Pregnancy is rarely affected and labor may be managed routinely. However,
fetal monitoring with a scalp electrode, operative vaginal delivery, forceps and
vacuum extraction should be avoided.
Women with factor VIII disease can be treated for hematoma and bleeding
episodes as in the non-pregnant patient. Treatments include recombinant factor
VIII:C and DDAVP. For factor IX disease, treatments include: factor IX
concentrate, fresh frozen plasma, and prothrombin complex concentrates.
Circumcision should not be attempted until the neonate has been evaluated for
the disease. Plan this by notation in area 33 of Flow Sheet: e.g., delay
circumcision - hemophilia test.
Discuss dosing and treatment with a consultant.
Enter to area 31 of Flow Sheet: e.g. hemophilia - a family history.
FACTOR XI DEFICIENCY
Factor XI (FXI) is a plasma glycoprotein that participates in the early phase of the
blood coagulation cascade. FXI deficiency, sometimes referred to as hemophilia
C, is an autosomal disorder that occurs with equal frequency in women and men.
It occurs predominantly, though not exclusively, in Jewish populations, especially
of Ashkenazi Jewish descent.
Among Jewish people of Ashkenazi (European) heritage in the United States, the
allele frequency is reported to be somewhere from 8-13.4%. In the non-Jewish
population, factor XI deficiency is observed in approximately 1 per million
Excessive bleeding caused by FXI deficiency can occur at any age, but is usually
associated with surgical procedures. Complications of pregnancy caused by FXI
deficiency are excessive post-abortion and postpartum bleeding in addition to
excessive bleeding with surgical procedures.
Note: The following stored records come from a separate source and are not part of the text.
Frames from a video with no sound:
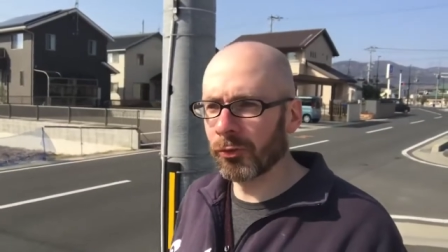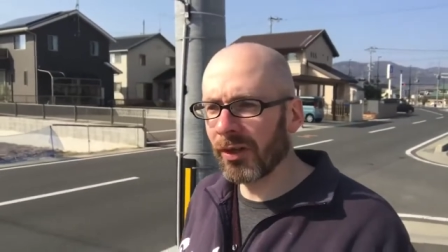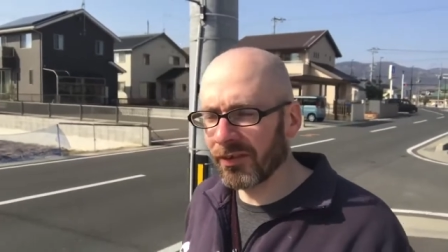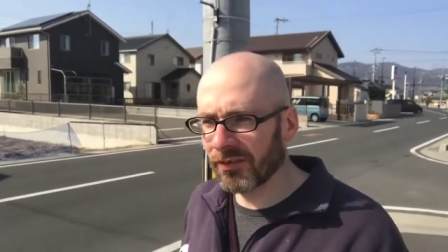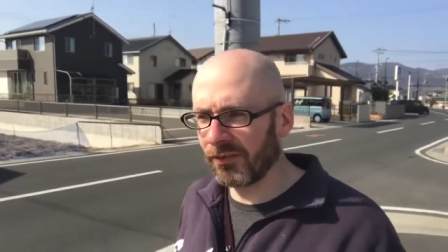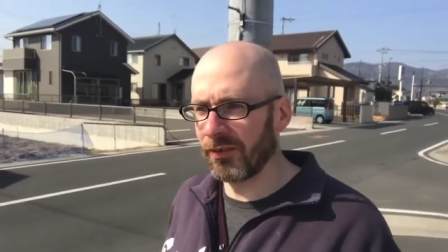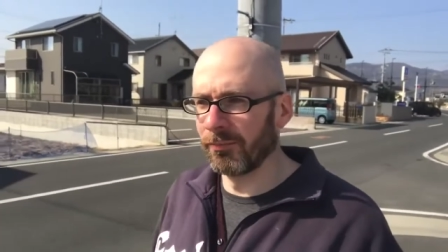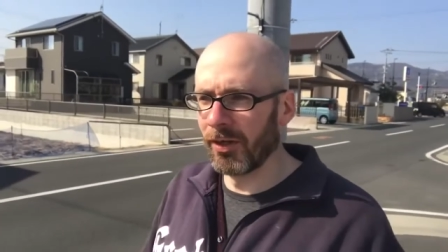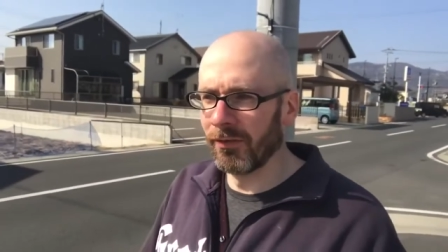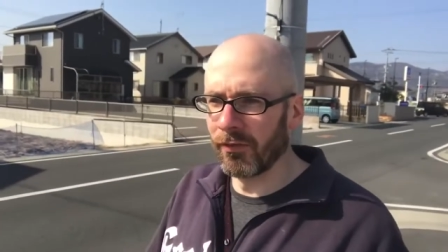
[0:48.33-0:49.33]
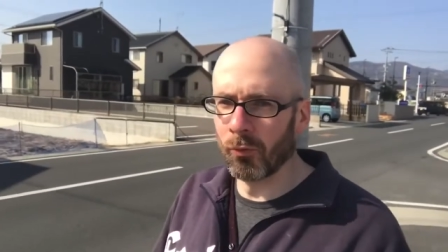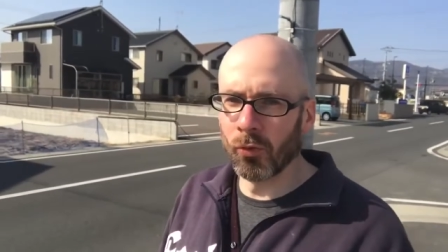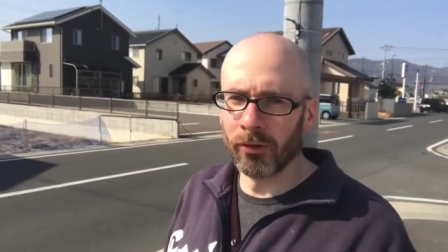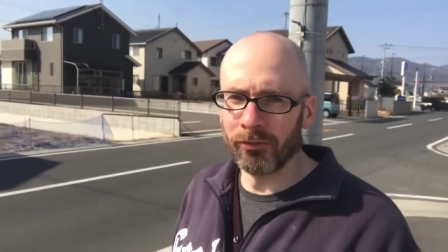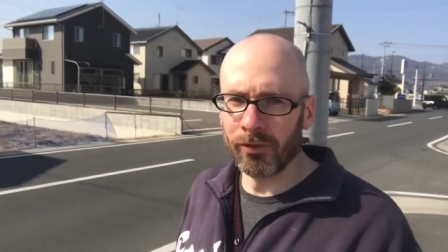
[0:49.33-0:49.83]
criticism of the
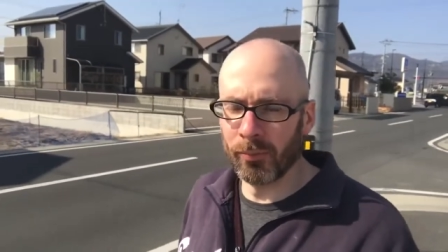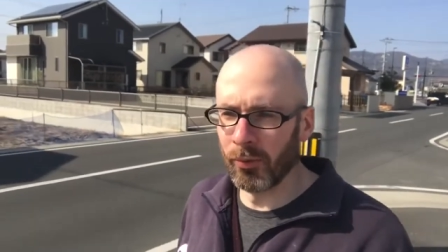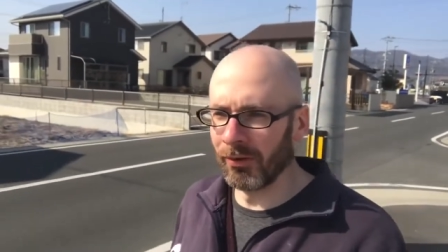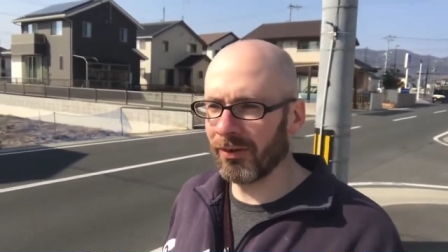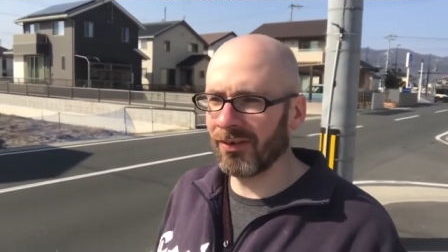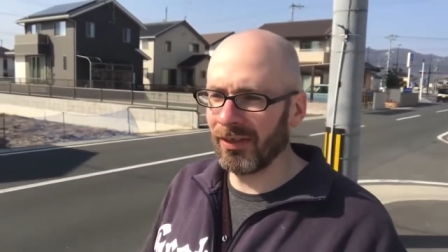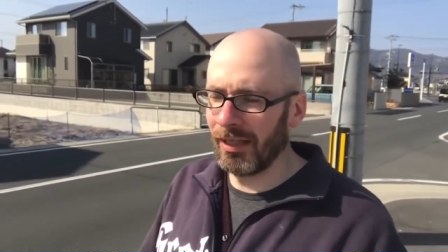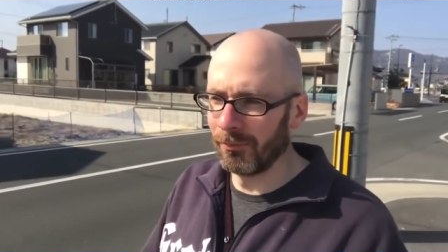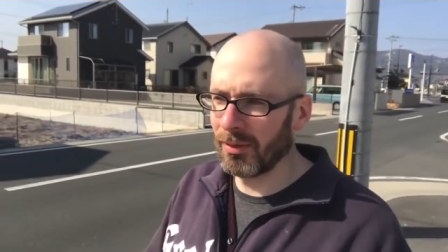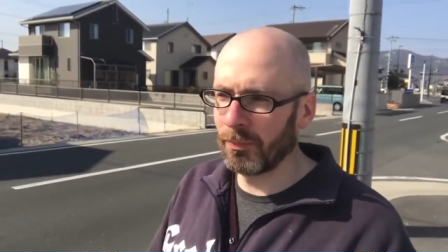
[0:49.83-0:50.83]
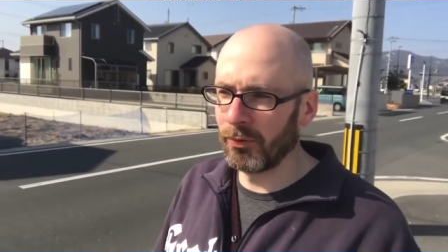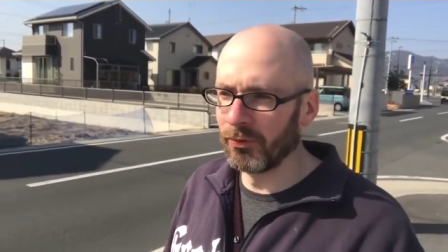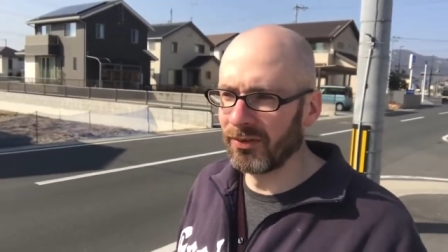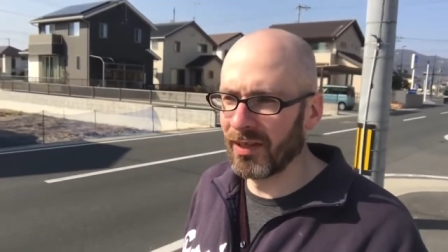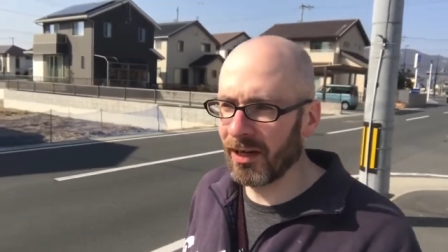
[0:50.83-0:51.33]
Warren Report and people
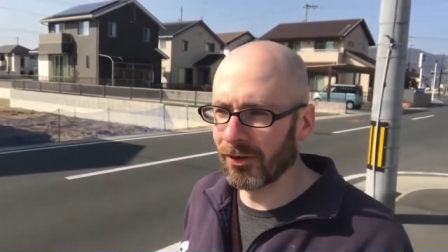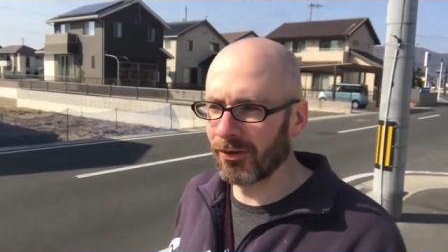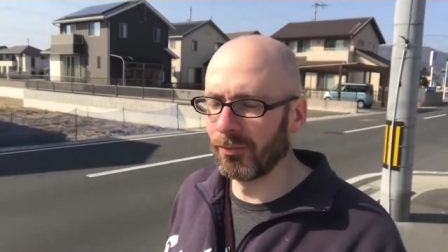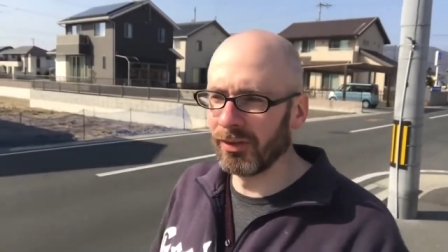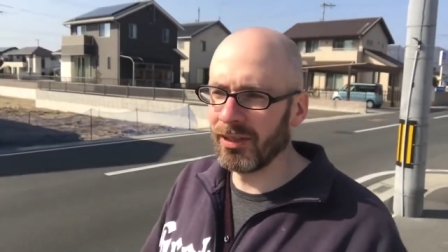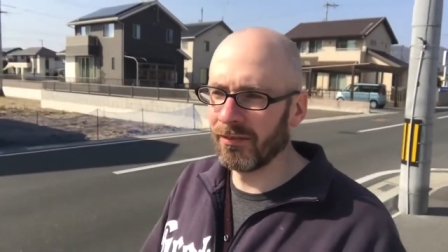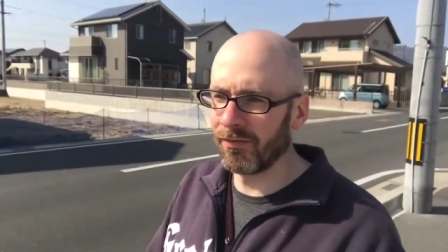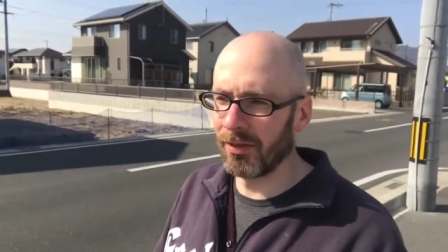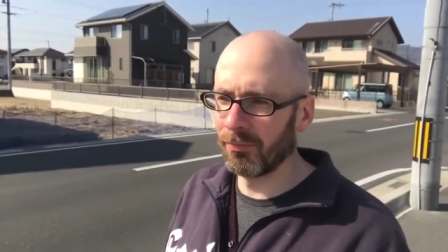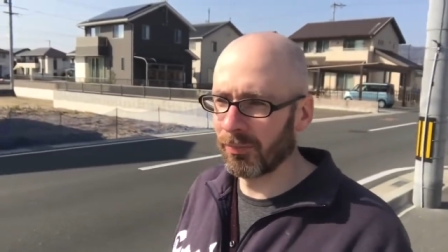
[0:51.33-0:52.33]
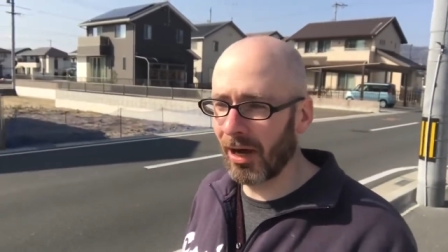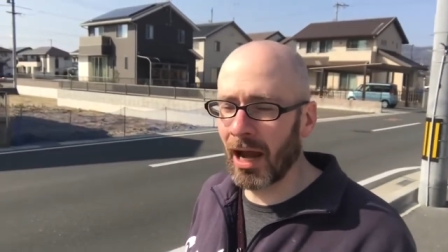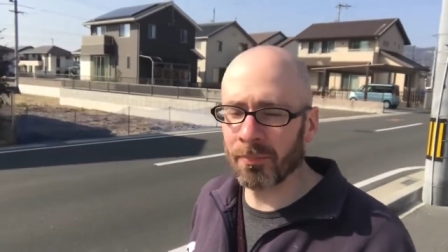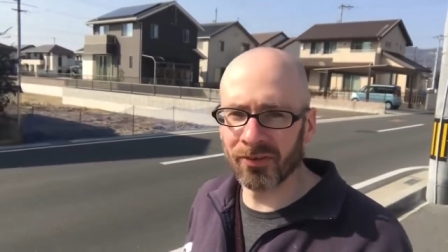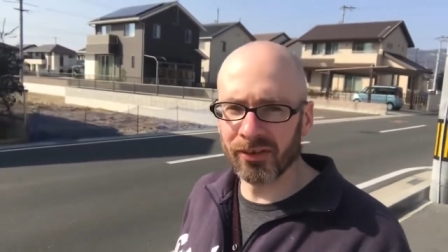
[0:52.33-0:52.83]
who dare to believe that
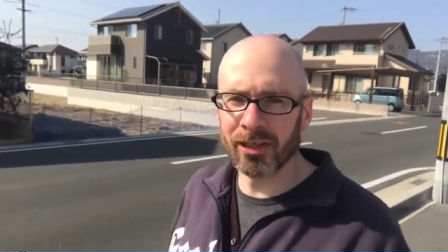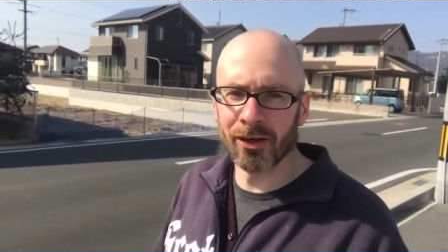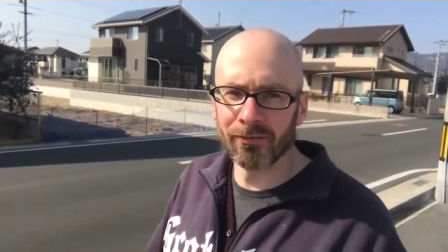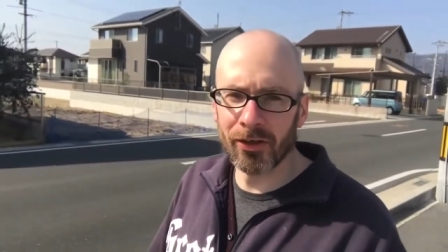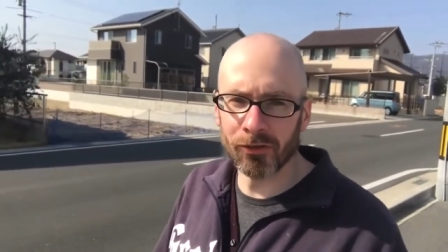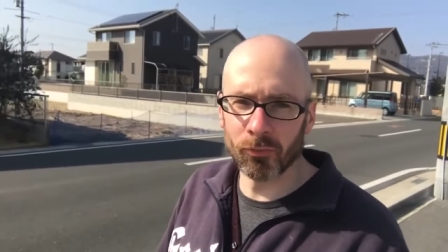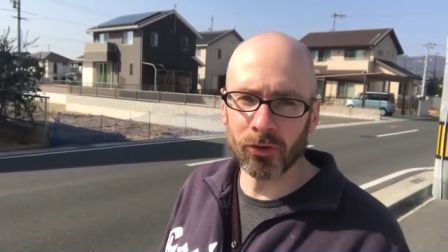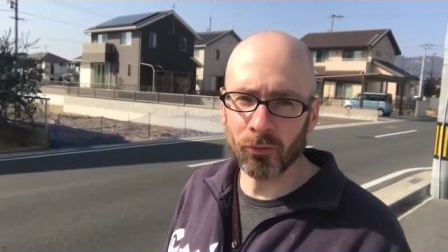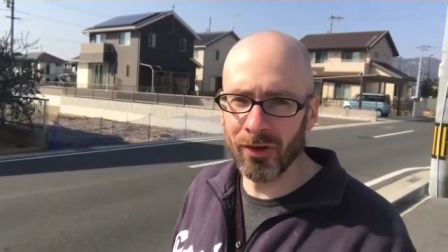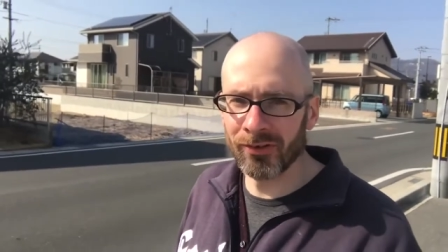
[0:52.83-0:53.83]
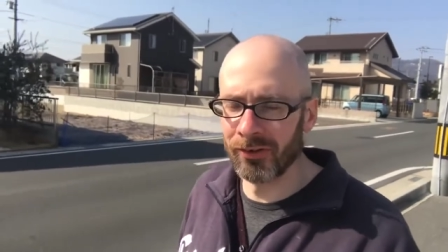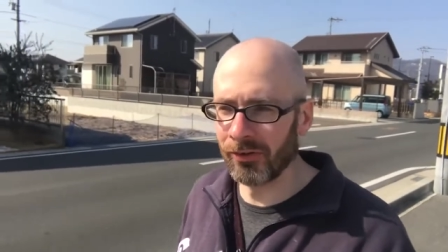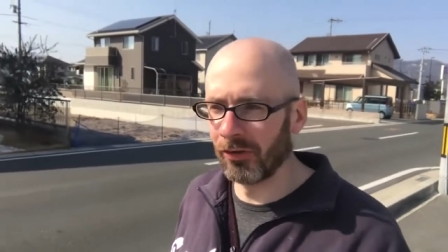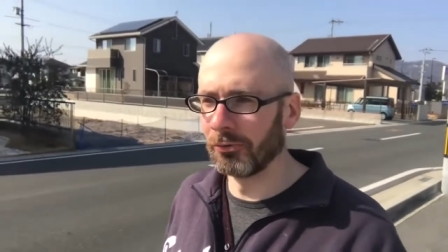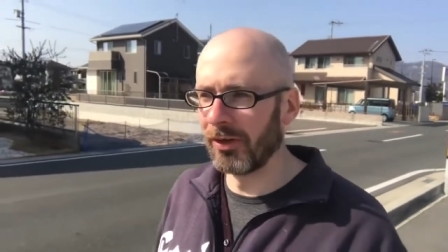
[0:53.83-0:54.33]
perhaps Lee Harvey Oswald wasn't
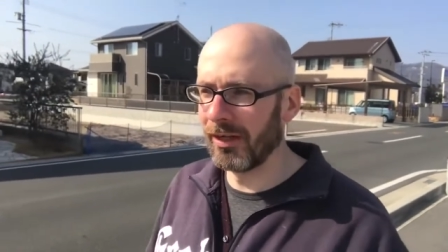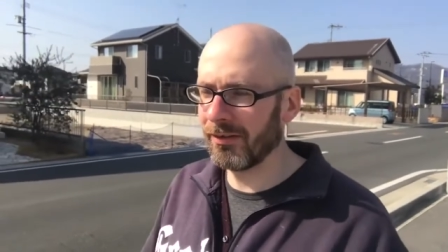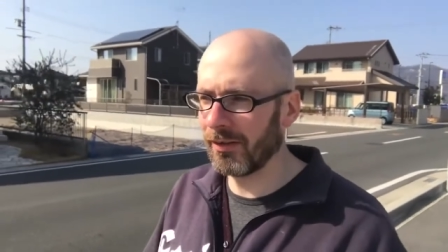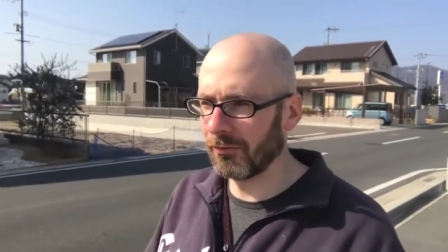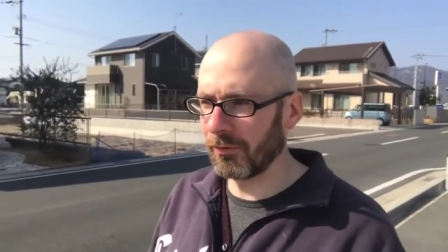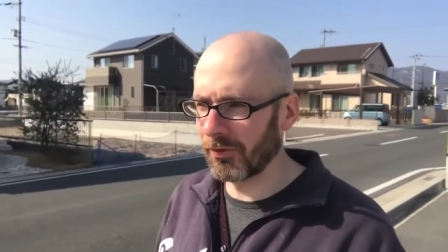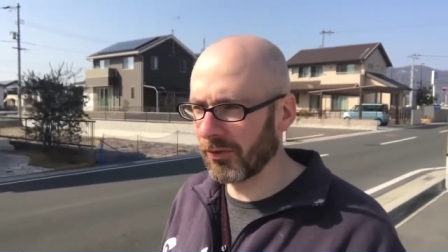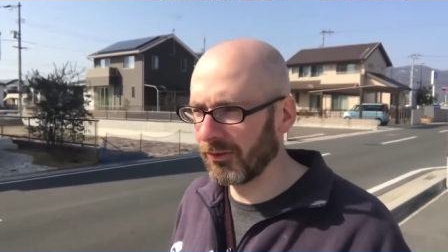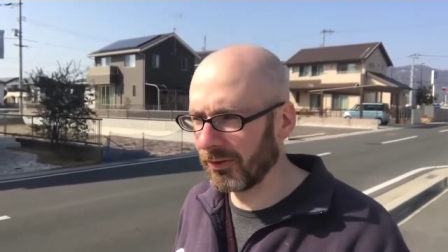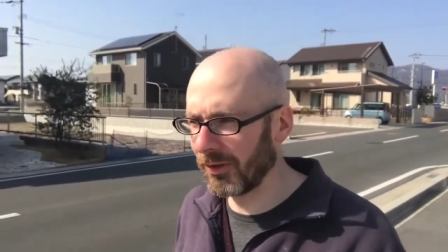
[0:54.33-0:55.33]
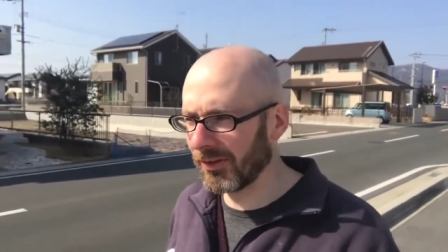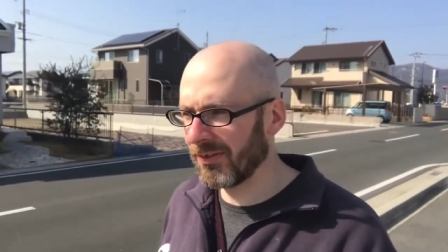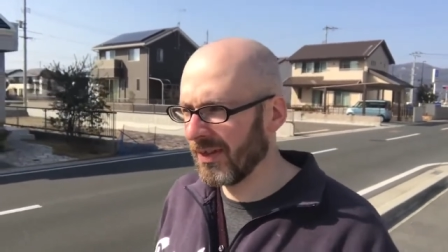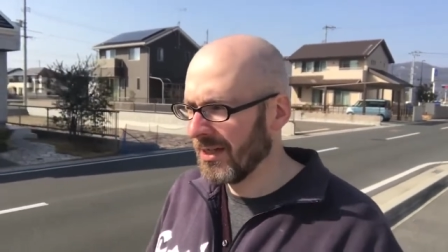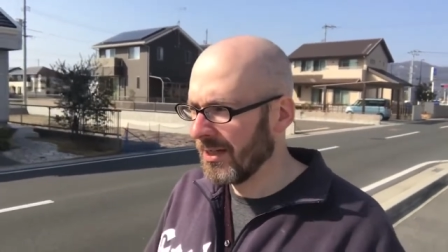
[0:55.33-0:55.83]
the lone nut that we were told he
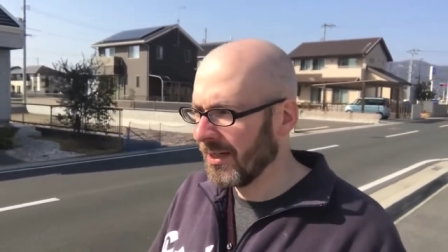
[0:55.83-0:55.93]
was.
FXI should be considered in the differential diagnosis if there is an isolated
prolonged activated partial thromboplastin time (APTT). Severe deficiency
occurs in homozygotes or with FXI levels of less than 0.1-0.15 U/mL. Partial or
mild deficiency is found in heterozygotes whose FXI levels are between 0.2 and
0.7 U/mL. There is controversy about whether FXI levels rise or fall during
The treatment for excessive bleeding caused by factor XI deficiency is fresh
frozen plasma or FXI concentrate. Both of these treatments are associated with
possible untoward side effects and should be administered with consultation from
a hematologist. Small case series suggest that the risk of intrapartum and
postpartum hemorrhage can be reduced in patients with severe or partial FXI
deficiency and a bleeding history with the use of prophylaxis in labor and for
several days after delivery to raise the FXI level to more than 0.7 u/mL. If a
hematologist recommends this, add to area 33: factor XI replacement.
The use of vacuum extraction or rotational forceps delivery should be avoided.
Circumcision should be postponed until the results of FXI levels in the umbilical
cord blood are available. Plan this in area 33 of Flow Sheet: e.g., delay
circumcision – factor XI level test.
Enter to area 31 of Flow Sheet: factor XI deficiency.
Risks to Mother
Risks include post-abortion hemorrhage, postpartum hemorrhage, and bleeding
with surgical procedure.
Risks to Fetus and Neonate
Risks include bleeding associated with operative vaginal delivery, hemorrhage
from circumcision or other surgical procedures.